Gazeta Itapirense

Incompetência administrativa de Toninho Bellini afasta até o Unipark de Itapira

A ausência do tradicional parque de diversões Unipark na Festa de Maio de Itapira em 2026 acaba de ser confirmada e escancara um problema que vai muito além da falta de planejamento: revela, mais uma vez, a morosidade e a desorganização da gestão da Prefeitura de Itapira, comandada pelo prefeito Toninho Bellini.

A reportagem da Gazeta agora a pouco com o dono do Unipark, o empresário Felipe Silveira, que confirmou a ausência da grande atração este ano.

Há décadas, o Unipark é presença garantida na Festa de Maio — uma tradição que remonta a 1888 e que sempre teve no parque um de seus principais atrativos. Neste ano, porém, o cenário mudou — e não por acaso.

A própria Prefeitura construiu, em frente onde historicamente o parque era montado, o Centro de Hemodiálise e o Complexo da Saúde. Obras importantes, sem dúvida. O problema não está na construção, mas na total ausência de planejamento posterior. Durante um ano inteiro, a administração teve tempo de sobra para definir um novo local adequado. Não fez.

Quando finalmente procurou uma solução, já era tarde demais.

Segundo Felipe Silveira a tentativa de negociação ocorreu apenas na semana passada — a poucos dias da festa. “Foi uma pena que nos procuraram tarde para propor esse espaço, que já podia ter sido definido nas primeiras reuniões”, afirmou.

A alternativa apresentada pela Prefeitura foi improvisada: montar o parque em um espaço reduzido, utilizando o gramado e áreas próximas ao Clube da Saudade, deixando livre a região da saúde. Uma solução paliativa, tardia e, segundo o próprio empresário, inviável.

“Seria uma estrutura reduzida, mas por questões logísticas e de datas ficou difícil. Não foi proposto isso lá atrás e acabamos ficando com as datas apertadas. Temos uma programação a seguir”, explicou.

E aqui está o ponto central: parque de diversões não é barraca de comida. Existe logística, calendário, transporte de equipamentos, equipe técnica. Não se monta — nem se desmonta — na base do improviso de última hora.

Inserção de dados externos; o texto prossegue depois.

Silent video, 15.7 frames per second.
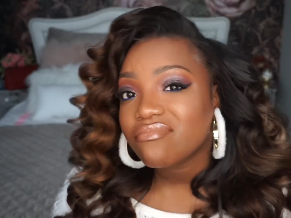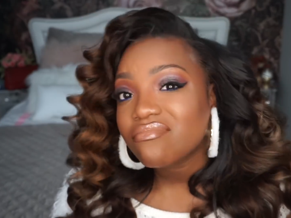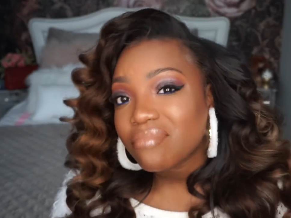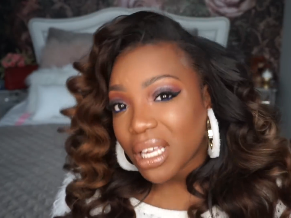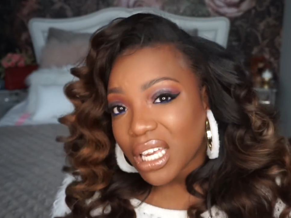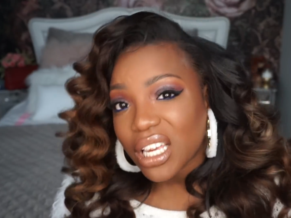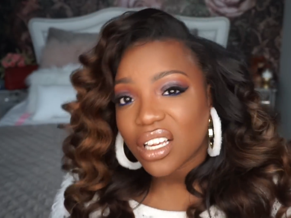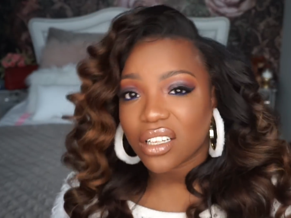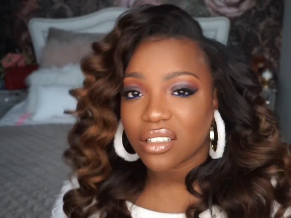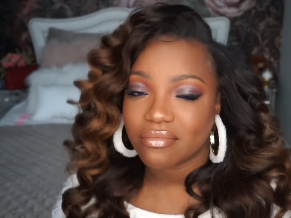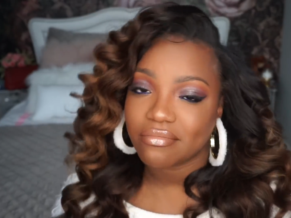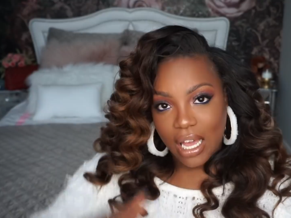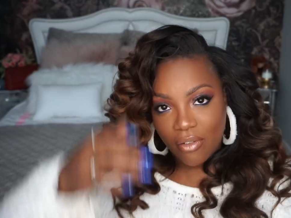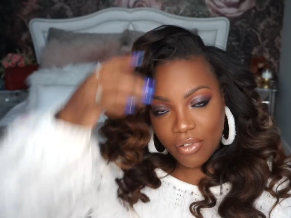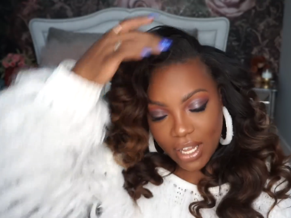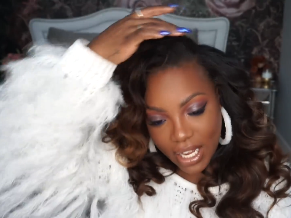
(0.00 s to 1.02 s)
Pink.
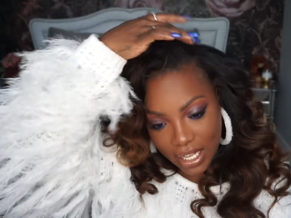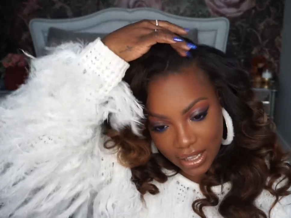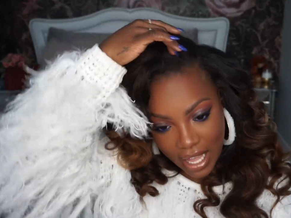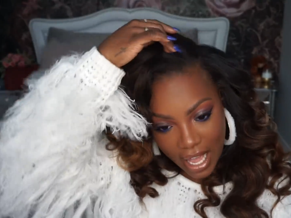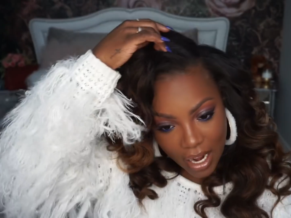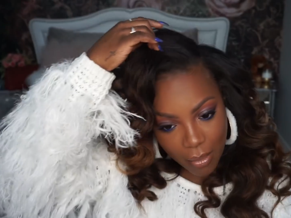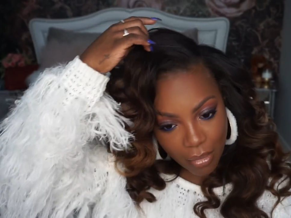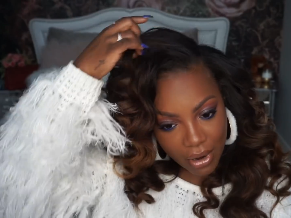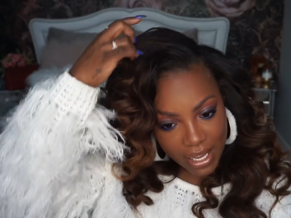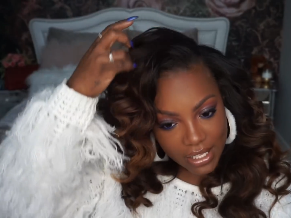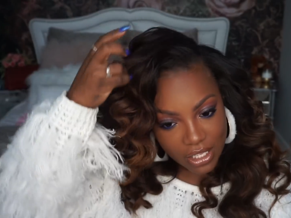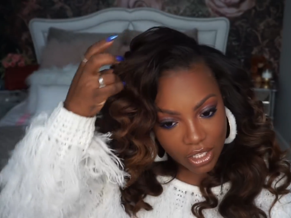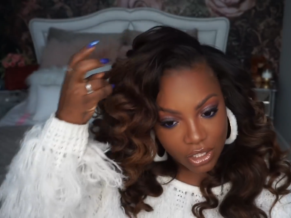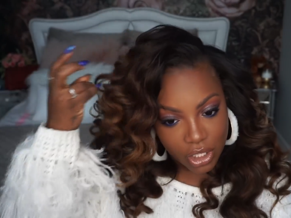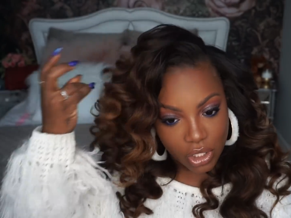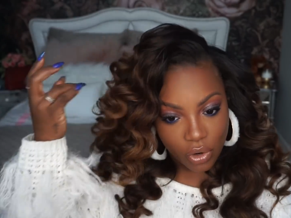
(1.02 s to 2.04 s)
I feel like a lot of brands
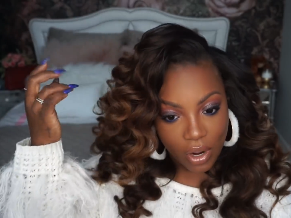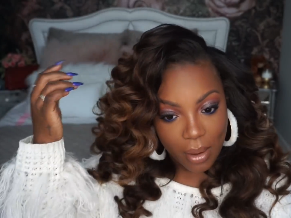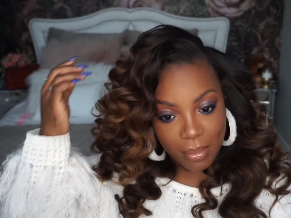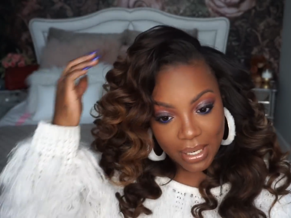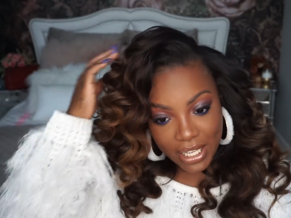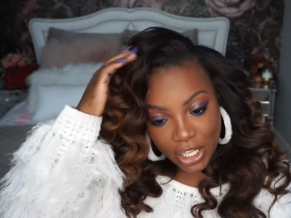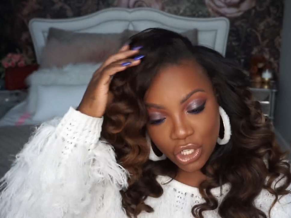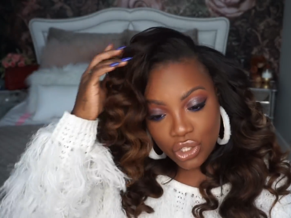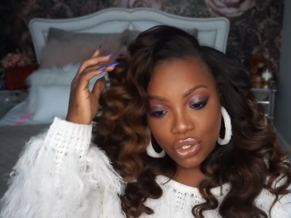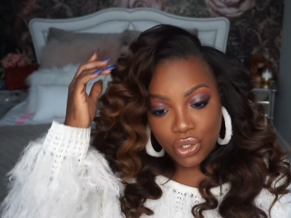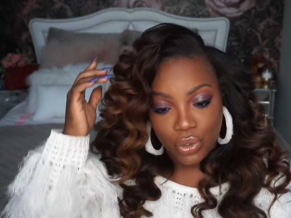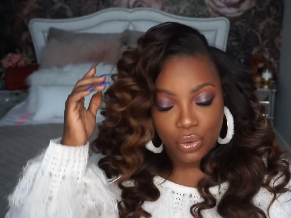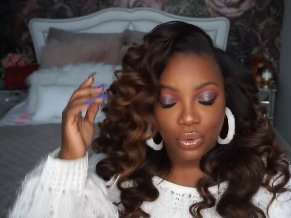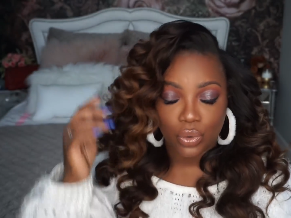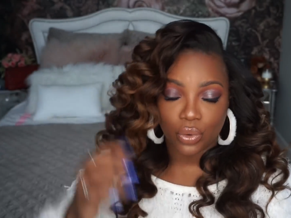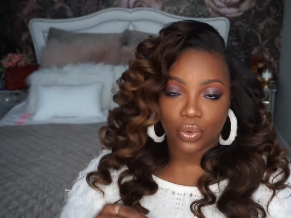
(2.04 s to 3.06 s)
are scrambling
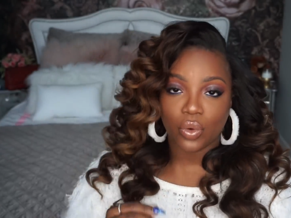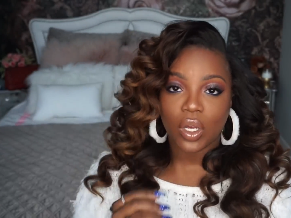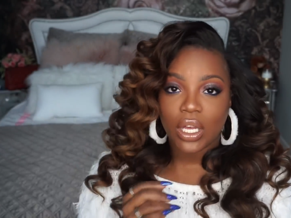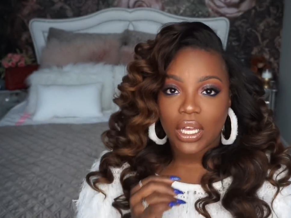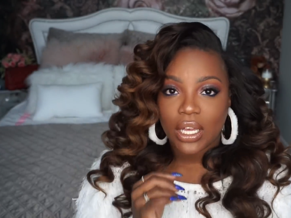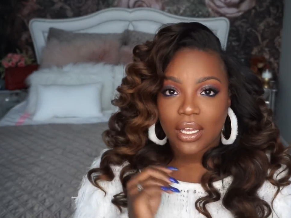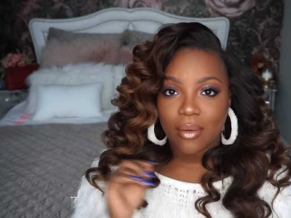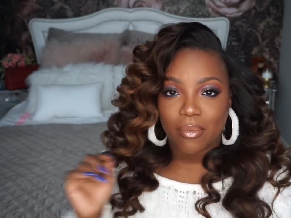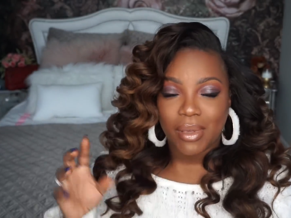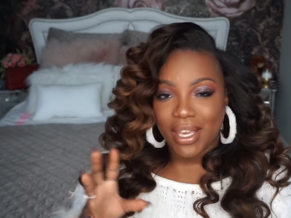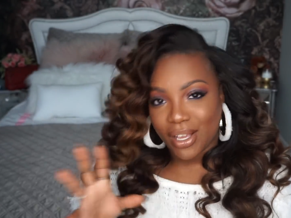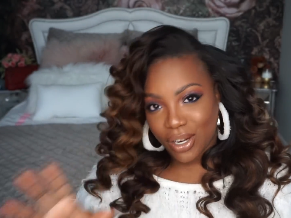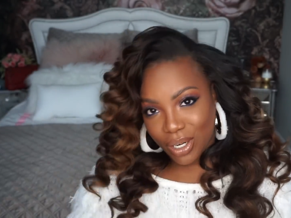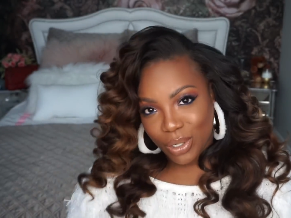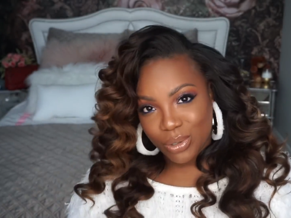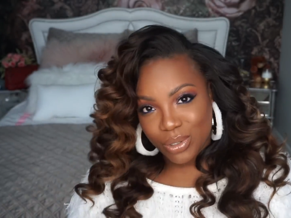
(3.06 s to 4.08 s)
to be
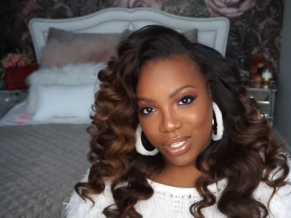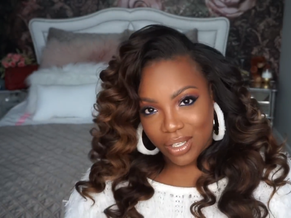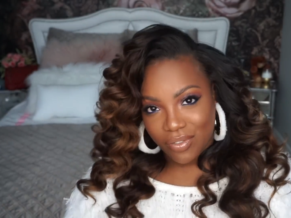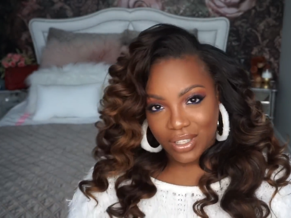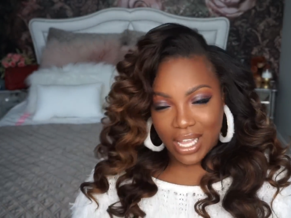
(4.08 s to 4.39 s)
inclusive.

O resultado dessa condução amadora de Toninho Bellini é claro: pela primeira vez em décadas, o Unipark ficará de fora da Festa de Maio.

“É muito triste não poder estar presente. O Unipark é tradição na cidade”, lamentou Felipe.

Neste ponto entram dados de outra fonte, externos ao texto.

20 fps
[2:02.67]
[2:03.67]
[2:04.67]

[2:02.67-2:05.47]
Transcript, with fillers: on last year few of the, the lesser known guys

A ausência não é apenas simbólica. Ela impacta diretamente a experiência da população, que perde uma das principais atrações do evento, especialmente para crianças e famílias.

E como se não bastasse o prejuízo cultural e turístico, surge outra preocupação levantada pelo empresário: a segurança.

“Se outro assumir o lugar, é importante ficar atento. Nós sempre passamos por controle rigoroso de manutenção e fiscalização. A população merece algo à altura”, alertou.

A fala é um recado claro — e preocupante. Substituir tradição por improviso pode custar caro.

Rumores dão conta de que um novo parque virá, só que em dimensões menores ao do Unipark.

No fim das contas, o episódio expõe uma sequência de falhas básicas: falta de planejamento, demora nas decisões, ausência de diálogo antecipado e, principalmente, desprezo por uma tradição consolidada na cidade.

A Festa de Maio, que atravessa gerações desde 1888, merece mais respeito. E a população de Itapira também.

Porque quando até o parque — símbolo da festa — fica de fora, não é só uma atração que se perde. É a prova de que, para a atual gestão, planejar continua sendo um detalhe.

Outro lado

Nossa reportagem entrou em contato com o Departamento de Comunicação da Prefeitura para saber o que de fato seria feito em relação ao parque de diversão e a resposta foi a seguinte: “ainda não temos uma posição oficial sobre o assunto”.